--- Exercise material Enclosed Below ---

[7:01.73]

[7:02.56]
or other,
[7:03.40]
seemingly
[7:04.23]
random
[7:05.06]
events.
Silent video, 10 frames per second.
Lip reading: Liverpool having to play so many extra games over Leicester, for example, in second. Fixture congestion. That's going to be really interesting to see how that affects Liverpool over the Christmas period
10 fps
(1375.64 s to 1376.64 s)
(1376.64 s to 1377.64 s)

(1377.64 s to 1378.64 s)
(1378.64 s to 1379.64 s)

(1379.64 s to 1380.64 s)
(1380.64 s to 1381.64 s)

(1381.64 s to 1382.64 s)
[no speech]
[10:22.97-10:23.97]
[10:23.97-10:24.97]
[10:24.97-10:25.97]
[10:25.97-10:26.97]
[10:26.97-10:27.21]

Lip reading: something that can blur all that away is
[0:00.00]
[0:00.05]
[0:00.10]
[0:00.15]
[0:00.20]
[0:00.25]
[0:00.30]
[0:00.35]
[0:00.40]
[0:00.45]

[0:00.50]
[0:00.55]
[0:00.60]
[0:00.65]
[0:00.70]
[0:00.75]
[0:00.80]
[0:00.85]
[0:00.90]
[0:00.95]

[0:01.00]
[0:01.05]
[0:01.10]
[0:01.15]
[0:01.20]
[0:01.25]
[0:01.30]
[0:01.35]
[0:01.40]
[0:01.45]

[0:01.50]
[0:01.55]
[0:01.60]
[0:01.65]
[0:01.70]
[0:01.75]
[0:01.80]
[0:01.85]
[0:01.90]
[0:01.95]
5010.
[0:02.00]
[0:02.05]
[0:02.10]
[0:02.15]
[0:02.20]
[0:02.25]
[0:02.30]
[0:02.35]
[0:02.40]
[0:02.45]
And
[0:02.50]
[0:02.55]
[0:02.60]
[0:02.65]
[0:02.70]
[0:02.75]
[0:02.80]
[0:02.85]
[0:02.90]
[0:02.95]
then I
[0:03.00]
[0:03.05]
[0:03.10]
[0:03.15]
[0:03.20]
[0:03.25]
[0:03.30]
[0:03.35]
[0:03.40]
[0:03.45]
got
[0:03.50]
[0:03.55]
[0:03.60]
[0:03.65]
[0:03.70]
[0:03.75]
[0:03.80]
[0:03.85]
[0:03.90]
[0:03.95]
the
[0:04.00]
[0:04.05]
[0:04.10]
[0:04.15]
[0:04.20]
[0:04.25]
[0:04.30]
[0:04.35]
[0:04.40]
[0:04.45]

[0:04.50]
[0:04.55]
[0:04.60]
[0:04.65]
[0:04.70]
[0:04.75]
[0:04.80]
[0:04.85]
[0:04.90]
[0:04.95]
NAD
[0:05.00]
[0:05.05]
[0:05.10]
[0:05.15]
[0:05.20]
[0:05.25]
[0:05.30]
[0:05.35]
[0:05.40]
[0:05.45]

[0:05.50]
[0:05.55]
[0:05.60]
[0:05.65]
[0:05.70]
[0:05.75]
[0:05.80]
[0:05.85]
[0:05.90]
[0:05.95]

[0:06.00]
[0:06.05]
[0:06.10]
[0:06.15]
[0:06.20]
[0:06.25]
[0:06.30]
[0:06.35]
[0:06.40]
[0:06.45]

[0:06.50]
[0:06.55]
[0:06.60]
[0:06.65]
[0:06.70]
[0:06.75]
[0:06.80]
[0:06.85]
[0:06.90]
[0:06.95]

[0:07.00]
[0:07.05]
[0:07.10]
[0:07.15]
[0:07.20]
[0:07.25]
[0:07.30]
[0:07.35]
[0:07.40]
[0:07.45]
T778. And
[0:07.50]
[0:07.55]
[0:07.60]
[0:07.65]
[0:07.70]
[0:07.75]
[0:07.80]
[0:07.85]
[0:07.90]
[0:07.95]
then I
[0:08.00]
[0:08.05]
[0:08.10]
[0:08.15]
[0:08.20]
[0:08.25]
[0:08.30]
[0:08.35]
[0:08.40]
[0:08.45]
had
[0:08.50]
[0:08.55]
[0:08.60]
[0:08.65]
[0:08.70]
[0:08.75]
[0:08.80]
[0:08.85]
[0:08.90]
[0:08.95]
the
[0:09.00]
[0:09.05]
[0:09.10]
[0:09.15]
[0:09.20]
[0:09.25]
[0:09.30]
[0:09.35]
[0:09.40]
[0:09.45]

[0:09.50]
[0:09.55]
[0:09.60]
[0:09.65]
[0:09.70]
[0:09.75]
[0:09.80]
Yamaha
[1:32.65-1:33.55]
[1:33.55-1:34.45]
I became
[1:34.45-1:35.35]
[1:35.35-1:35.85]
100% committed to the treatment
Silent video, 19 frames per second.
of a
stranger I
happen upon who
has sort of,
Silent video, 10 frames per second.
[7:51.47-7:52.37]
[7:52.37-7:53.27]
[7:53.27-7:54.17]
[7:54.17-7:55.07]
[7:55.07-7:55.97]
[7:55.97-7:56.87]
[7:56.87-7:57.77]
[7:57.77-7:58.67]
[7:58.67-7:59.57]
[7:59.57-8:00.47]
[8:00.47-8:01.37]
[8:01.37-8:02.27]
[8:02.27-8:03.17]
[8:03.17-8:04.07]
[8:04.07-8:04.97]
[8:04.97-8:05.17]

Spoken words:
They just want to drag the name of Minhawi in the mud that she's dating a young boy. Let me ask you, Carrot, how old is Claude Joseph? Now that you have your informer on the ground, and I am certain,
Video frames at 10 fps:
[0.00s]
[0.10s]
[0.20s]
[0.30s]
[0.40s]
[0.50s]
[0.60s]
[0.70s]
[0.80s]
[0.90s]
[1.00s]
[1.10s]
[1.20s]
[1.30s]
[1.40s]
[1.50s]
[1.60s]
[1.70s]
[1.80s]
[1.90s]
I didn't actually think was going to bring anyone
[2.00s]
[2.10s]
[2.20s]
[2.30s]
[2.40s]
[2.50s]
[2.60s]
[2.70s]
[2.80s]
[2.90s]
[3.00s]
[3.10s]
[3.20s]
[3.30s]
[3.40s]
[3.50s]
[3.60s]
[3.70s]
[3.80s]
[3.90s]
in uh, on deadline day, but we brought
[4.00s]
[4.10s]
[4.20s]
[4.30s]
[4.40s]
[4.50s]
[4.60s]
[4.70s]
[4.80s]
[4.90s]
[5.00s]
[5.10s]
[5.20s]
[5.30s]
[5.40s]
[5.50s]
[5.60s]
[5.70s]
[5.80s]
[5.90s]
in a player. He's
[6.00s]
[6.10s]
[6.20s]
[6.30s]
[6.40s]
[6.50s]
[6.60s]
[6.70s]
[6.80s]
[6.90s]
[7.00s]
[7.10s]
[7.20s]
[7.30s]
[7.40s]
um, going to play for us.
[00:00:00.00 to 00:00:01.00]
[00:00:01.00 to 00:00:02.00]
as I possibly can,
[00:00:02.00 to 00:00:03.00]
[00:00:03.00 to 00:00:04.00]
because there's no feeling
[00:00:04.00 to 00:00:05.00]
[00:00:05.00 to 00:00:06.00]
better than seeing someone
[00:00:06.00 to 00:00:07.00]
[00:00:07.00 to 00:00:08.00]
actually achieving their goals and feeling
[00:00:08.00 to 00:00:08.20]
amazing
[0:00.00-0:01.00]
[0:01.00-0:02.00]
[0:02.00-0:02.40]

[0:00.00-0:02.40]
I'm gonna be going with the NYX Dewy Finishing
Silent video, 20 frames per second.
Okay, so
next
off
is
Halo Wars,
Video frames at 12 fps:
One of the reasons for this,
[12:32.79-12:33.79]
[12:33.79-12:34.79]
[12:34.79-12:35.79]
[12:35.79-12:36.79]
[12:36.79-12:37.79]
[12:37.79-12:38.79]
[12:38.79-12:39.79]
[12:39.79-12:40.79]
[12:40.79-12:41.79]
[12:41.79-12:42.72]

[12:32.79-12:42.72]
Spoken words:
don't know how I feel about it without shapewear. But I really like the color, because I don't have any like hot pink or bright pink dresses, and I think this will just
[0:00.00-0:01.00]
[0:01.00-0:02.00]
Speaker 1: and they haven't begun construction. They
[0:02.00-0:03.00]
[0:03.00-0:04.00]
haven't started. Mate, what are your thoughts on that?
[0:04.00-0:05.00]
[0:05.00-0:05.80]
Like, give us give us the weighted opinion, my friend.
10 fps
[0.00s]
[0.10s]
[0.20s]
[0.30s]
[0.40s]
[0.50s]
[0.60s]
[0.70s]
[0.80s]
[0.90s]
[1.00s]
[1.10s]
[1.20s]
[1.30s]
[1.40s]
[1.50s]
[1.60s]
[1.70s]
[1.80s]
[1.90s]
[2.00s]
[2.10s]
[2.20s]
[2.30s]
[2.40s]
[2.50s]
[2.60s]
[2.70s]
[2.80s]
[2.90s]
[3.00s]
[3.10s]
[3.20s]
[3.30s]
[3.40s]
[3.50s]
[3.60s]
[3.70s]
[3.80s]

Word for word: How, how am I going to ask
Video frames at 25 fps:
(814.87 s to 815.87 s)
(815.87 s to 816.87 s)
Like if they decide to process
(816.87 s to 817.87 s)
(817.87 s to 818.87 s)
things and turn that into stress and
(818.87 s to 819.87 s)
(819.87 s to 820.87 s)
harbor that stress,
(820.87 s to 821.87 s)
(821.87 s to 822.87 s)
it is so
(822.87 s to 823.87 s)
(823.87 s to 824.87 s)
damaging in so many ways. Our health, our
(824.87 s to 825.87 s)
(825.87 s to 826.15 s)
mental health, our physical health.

--- End of Enclosed Exercise material ---

Exercise brief:
Begin at the first line of the material and transcribe each line exactly. End with the line containing "(1377.64 s to 1378.64 s)", and give nothing else.

Result for this task:
[7:01.73]

[7:02.56]
or other,
[7:03.40]
seemingly
[7:04.23]
random
[7:05.06]
events.
Silent video, 10 frames per second.
Lip reading: Liverpool having to play so many extra games over Leicester, for example, in second. Fixture congestion. That's going to be really interesting to see how that affects Liverpool over the Christmas period
10 fps
(1375.64 s to 1376.64 s)
(1376.64 s to 1377.64 s)

(1377.64 s to 1378.64 s)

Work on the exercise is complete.